### Directions
With the pictures left aside, write out the entries that follow exactly.

[Saved data entries]
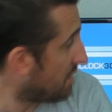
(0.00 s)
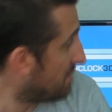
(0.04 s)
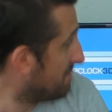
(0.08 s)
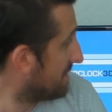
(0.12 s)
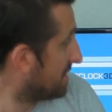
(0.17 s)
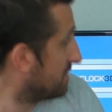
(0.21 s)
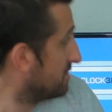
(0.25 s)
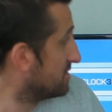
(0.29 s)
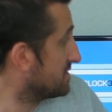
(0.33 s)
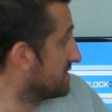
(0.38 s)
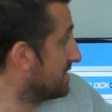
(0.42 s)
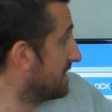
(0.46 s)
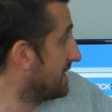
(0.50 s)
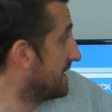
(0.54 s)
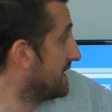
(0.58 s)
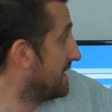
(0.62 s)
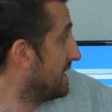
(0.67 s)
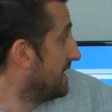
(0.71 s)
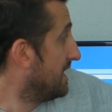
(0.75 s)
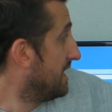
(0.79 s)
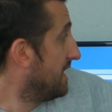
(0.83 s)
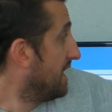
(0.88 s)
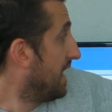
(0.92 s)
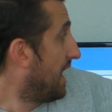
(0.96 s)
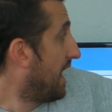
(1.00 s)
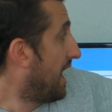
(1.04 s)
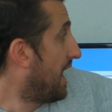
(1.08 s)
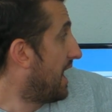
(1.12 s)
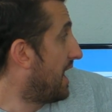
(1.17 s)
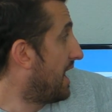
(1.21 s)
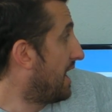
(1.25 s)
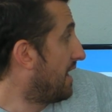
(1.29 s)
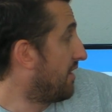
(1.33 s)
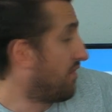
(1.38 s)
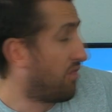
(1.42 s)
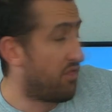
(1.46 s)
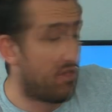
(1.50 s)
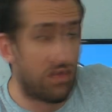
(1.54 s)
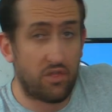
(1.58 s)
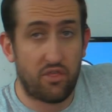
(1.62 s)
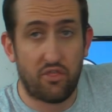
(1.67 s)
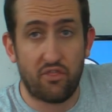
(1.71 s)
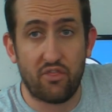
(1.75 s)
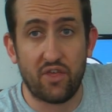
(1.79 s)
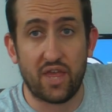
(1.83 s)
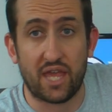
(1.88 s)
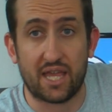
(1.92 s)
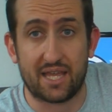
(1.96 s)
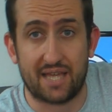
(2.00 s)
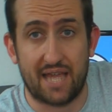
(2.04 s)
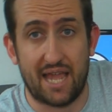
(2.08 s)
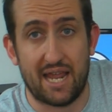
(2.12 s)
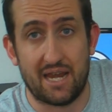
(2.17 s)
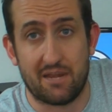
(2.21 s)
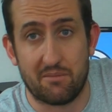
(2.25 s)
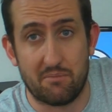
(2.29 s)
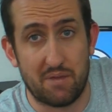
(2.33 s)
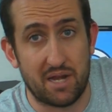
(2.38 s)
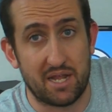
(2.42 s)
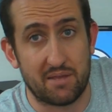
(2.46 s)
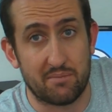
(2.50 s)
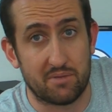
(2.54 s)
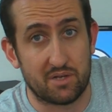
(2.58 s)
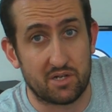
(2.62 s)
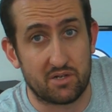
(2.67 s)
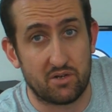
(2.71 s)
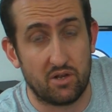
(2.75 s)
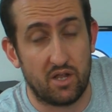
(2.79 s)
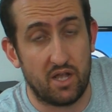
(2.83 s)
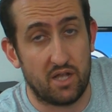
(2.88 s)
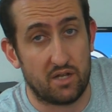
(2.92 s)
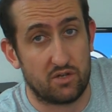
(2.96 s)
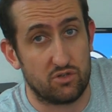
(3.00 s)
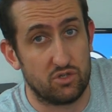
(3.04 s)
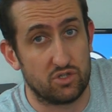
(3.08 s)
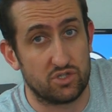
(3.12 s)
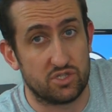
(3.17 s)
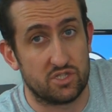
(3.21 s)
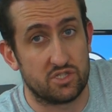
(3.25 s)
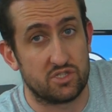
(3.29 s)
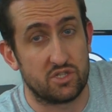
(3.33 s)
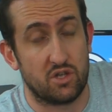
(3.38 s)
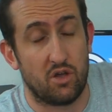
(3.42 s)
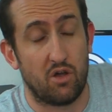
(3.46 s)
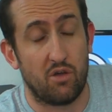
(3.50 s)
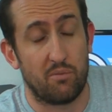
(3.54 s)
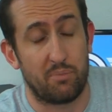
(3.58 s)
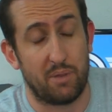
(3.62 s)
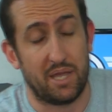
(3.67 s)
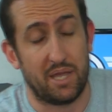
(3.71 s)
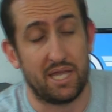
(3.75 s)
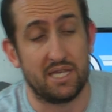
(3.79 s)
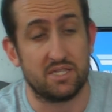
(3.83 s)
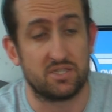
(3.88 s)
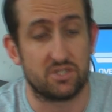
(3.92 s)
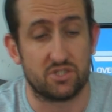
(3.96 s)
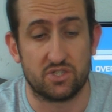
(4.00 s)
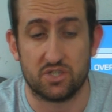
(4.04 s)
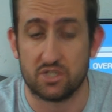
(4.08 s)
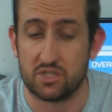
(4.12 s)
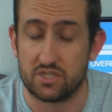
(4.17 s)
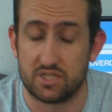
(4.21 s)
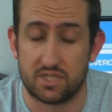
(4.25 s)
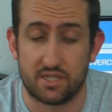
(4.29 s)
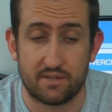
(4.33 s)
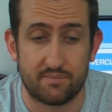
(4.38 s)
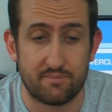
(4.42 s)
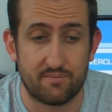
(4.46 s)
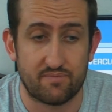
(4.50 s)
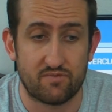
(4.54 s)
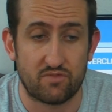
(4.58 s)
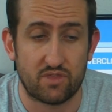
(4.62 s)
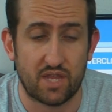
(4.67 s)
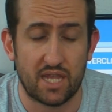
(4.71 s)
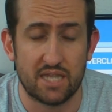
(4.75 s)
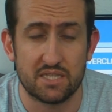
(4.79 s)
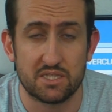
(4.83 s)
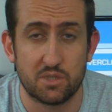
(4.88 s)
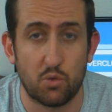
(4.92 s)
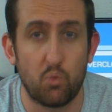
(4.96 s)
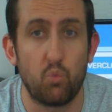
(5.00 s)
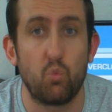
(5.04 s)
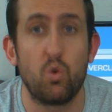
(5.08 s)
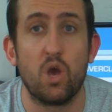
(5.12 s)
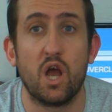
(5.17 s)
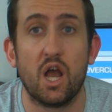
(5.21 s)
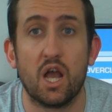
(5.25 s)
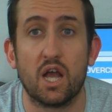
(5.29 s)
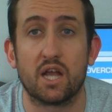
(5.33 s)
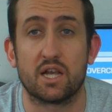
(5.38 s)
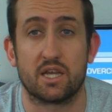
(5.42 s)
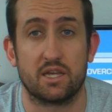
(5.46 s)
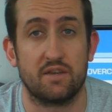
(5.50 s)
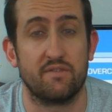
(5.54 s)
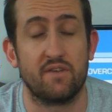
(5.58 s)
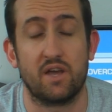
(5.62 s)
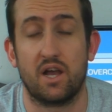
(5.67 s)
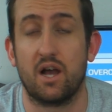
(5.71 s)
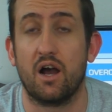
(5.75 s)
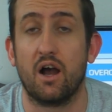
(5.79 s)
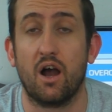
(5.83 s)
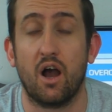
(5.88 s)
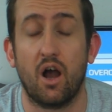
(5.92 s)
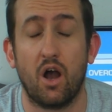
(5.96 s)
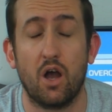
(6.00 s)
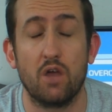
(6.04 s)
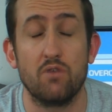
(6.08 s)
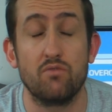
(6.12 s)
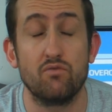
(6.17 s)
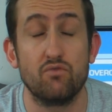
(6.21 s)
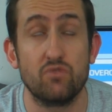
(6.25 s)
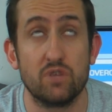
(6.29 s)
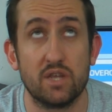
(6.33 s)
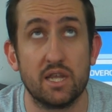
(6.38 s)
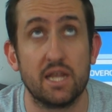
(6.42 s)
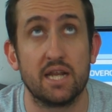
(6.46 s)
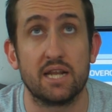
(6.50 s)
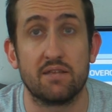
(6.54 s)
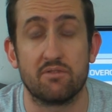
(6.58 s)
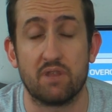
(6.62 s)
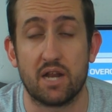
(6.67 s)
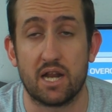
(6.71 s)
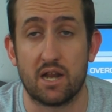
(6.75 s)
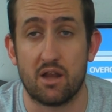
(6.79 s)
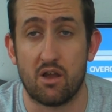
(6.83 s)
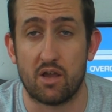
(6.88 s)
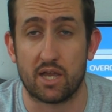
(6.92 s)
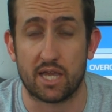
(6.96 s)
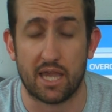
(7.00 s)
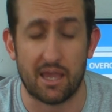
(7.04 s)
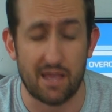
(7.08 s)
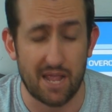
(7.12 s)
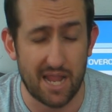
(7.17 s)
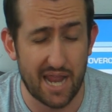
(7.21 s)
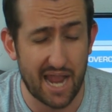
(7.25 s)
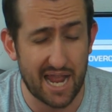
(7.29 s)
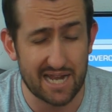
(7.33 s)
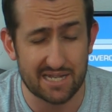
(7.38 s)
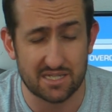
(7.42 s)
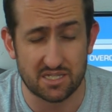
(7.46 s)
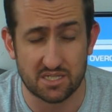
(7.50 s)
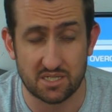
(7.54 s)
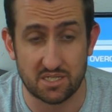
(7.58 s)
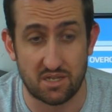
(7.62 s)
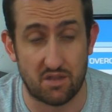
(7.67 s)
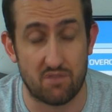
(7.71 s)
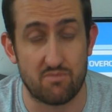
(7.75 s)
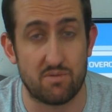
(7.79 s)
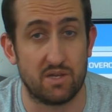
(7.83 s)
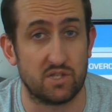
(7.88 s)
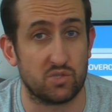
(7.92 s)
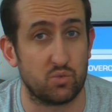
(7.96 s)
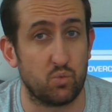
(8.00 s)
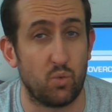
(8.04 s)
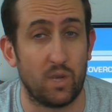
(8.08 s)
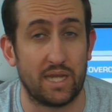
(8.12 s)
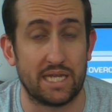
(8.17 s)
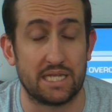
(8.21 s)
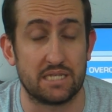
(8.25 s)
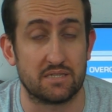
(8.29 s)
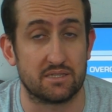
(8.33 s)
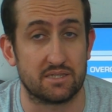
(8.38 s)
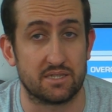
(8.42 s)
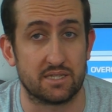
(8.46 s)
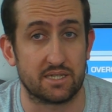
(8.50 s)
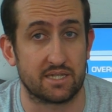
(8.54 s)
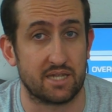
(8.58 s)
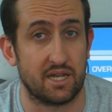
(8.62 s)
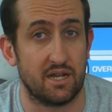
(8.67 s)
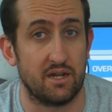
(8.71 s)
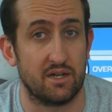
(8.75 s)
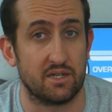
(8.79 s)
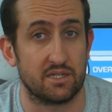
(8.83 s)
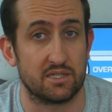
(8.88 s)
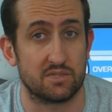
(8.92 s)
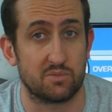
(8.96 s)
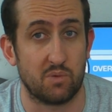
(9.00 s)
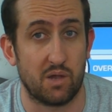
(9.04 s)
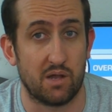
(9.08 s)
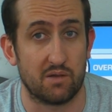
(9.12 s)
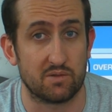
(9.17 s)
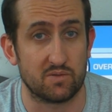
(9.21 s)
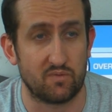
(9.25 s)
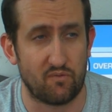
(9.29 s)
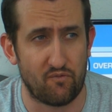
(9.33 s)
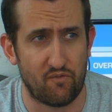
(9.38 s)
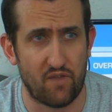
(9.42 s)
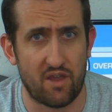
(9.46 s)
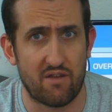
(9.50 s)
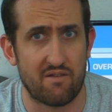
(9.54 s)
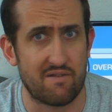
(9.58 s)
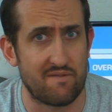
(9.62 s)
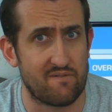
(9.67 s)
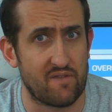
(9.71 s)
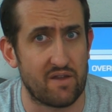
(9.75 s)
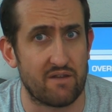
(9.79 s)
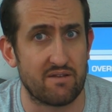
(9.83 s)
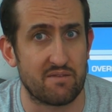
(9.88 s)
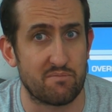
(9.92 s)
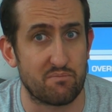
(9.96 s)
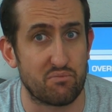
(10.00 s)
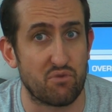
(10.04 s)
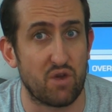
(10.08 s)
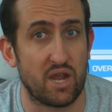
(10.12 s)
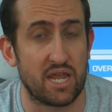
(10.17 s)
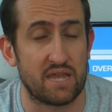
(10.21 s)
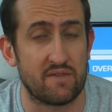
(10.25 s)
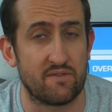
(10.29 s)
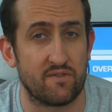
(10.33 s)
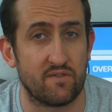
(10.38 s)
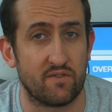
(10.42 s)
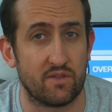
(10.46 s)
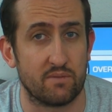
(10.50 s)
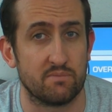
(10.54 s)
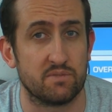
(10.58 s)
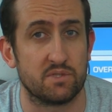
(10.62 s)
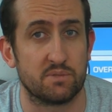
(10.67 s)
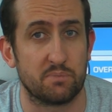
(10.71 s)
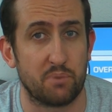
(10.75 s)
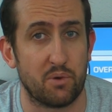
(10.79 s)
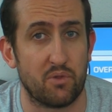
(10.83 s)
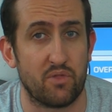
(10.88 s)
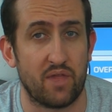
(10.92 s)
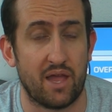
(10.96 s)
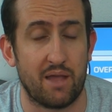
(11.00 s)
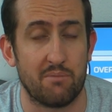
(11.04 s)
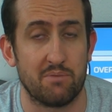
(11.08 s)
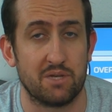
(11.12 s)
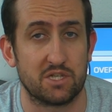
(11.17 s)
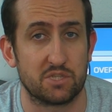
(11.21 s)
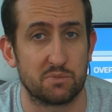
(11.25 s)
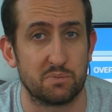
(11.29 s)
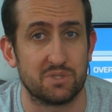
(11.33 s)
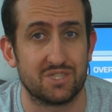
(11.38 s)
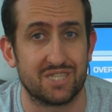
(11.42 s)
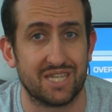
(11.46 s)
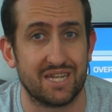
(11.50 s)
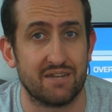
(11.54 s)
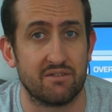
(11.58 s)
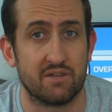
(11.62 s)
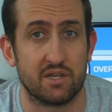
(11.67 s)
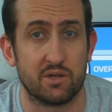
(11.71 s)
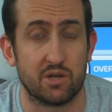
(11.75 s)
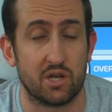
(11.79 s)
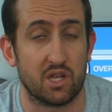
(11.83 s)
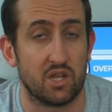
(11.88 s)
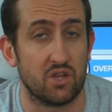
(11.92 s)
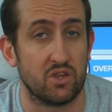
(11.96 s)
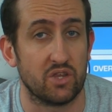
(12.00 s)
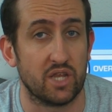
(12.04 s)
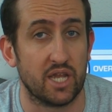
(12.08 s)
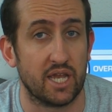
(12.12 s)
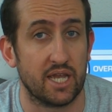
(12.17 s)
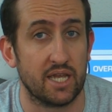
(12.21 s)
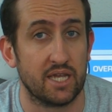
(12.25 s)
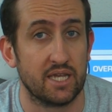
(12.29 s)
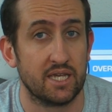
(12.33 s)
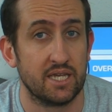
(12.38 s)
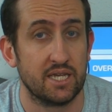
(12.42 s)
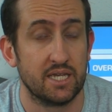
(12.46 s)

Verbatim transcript: because the uh, the thick aluminium ac across the top is just it's a work of art. I really really like it. It adds so much weight to the card as well. Very very brave of them to put that much material on there.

### Final answer
(0.00 s)
(0.04 s)
(0.08 s)
(0.12 s)
(0.17 s)
(0.21 s)
(0.25 s)
(0.29 s)
(0.33 s)
(0.38 s)
(0.42 s)
(0.46 s)
(0.50 s)
(0.54 s)
(0.58 s)
(0.62 s)
(0.67 s)
(0.71 s)
(0.75 s)
(0.79 s)
(0.83 s)
(0.88 s)
(0.92 s)
(0.96 s)
(1.00 s)
(1.04 s)
(1.08 s)
(1.12 s)
(1.17 s)
(1.21 s)
(1.25 s)
(1.29 s)
(1.33 s)
(1.38 s)
(1.42 s)
(1.46 s)
(1.50 s)
(1.54 s)
(1.58 s)
(1.62 s)
(1.67 s)
(1.71 s)
(1.75 s)
(1.79 s)
(1.83 s)
(1.88 s)
(1.92 s)
(1.96 s)
(2.00 s)
(2.04 s)
(2.08 s)
(2.12 s)
(2.17 s)
(2.21 s)
(2.25 s)
(2.29 s)
(2.33 s)
(2.38 s)
(2.42 s)
(2.46 s)
(2.50 s)
(2.54 s)
(2.58 s)
(2.62 s)
(2.67 s)
(2.71 s)
(2.75 s)
(2.79 s)
(2.83 s)
(2.88 s)
(2.92 s)
(2.96 s)
(3.00 s)
(3.04 s)
(3.08 s)
(3.12 s)
(3.17 s)
(3.21 s)
(3.25 s)
(3.29 s)
(3.33 s)
(3.38 s)
(3.42 s)
(3.46 s)
(3.50 s)
(3.54 s)
(3.58 s)
(3.62 s)
(3.67 s)
(3.71 s)
(3.75 s)
(3.79 s)
(3.83 s)
(3.88 s)
(3.92 s)
(3.96 s)
(4.00 s)
(4.04 s)
(4.08 s)
(4.12 s)
(4.17 s)
(4.21 s)
(4.25 s)
(4.29 s)
(4.33 s)
(4.38 s)
(4.42 s)
(4.46 s)
(4.50 s)
(4.54 s)
(4.58 s)
(4.62 s)
(4.67 s)
(4.71 s)
(4.75 s)
(4.79 s)
(4.83 s)
(4.88 s)
(4.92 s)
(4.96 s)
(5.00 s)
(5.04 s)
(5.08 s)
(5.12 s)
(5.17 s)
(5.21 s)
(5.25 s)
(5.29 s)
(5.33 s)
(5.38 s)
(5.42 s)
(5.46 s)
(5.50 s)
(5.54 s)
(5.58 s)
(5.62 s)
(5.67 s)
(5.71 s)
(5.75 s)
(5.79 s)
(5.83 s)
(5.88 s)
(5.92 s)
(5.96 s)
(6.00 s)
(6.04 s)
(6.08 s)
(6.12 s)
(6.17 s)
(6.21 s)
(6.25 s)
(6.29 s)
(6.33 s)
(6.38 s)
(6.42 s)
(6.46 s)
(6.50 s)
(6.54 s)
(6.58 s)
(6.62 s)
(6.67 s)
(6.71 s)
(6.75 s)
(6.79 s)
(6.83 s)
(6.88 s)
(6.92 s)
(6.96 s)
(7.00 s)
(7.04 s)
(7.08 s)
(7.12 s)
(7.17 s)
(7.21 s)
(7.25 s)
(7.29 s)
(7.33 s)
(7.38 s)
(7.42 s)
(7.46 s)
(7.50 s)
(7.54 s)
(7.58 s)
(7.62 s)
(7.67 s)
(7.71 s)
(7.75 s)
(7.79 s)
(7.83 s)
(7.88 s)
(7.92 s)
(7.96 s)
(8.00 s)
(8.04 s)
(8.08 s)
(8.12 s)
(8.17 s)
(8.21 s)
(8.25 s)
(8.29 s)
(8.33 s)
(8.38 s)
(8.42 s)
(8.46 s)
(8.50 s)
(8.54 s)
(8.58 s)
(8.62 s)
(8.67 s)
(8.71 s)
(8.75 s)
(8.79 s)
(8.83 s)
(8.88 s)
(8.92 s)
(8.96 s)
(9.00 s)
(9.04 s)
(9.08 s)
(9.12 s)
(9.17 s)
(9.21 s)
(9.25 s)
(9.29 s)
(9.33 s)
(9.38 s)
(9.42 s)
(9.46 s)
(9.50 s)
(9.54 s)
(9.58 s)
(9.62 s)
(9.67 s)
(9.71 s)
(9.75 s)
(9.79 s)
(9.83 s)
(9.88 s)
(9.92 s)
(9.96 s)
(10.00 s)
(10.04 s)
(10.08 s)
(10.12 s)
(10.17 s)
(10.21 s)
(10.25 s)
(10.29 s)
(10.33 s)
(10.38 s)
(10.42 s)
(10.46 s)
(10.50 s)
(10.54 s)
(10.58 s)
(10.62 s)
(10.67 s)
(10.71 s)
(10.75 s)
(10.79 s)
(10.83 s)
(10.88 s)
(10.92 s)
(10.96 s)
(11.00 s)
(11.04 s)
(11.08 s)
(11.12 s)
(11.17 s)
(11.21 s)
(11.25 s)
(11.29 s)
(11.33 s)
(11.38 s)
(11.42 s)
(11.46 s)
(11.50 s)
(11.54 s)
(11.58 s)
(11.62 s)
(11.67 s)
(11.71 s)
(11.75 s)
(11.79 s)
(11.83 s)
(11.88 s)
(11.92 s)
(11.96 s)
(12.00 s)
(12.04 s)
(12.08 s)
(12.12 s)
(12.17 s)
(12.21 s)
(12.25 s)
(12.29 s)
(12.33 s)
(12.38 s)
(12.42 s)
(12.46 s)

Verbatim transcript: because the uh, the thick aluminium ac across the top is just it's a work of art. I really really like it. It adds so much weight to the card as well. Very very brave of them to put that much material on there.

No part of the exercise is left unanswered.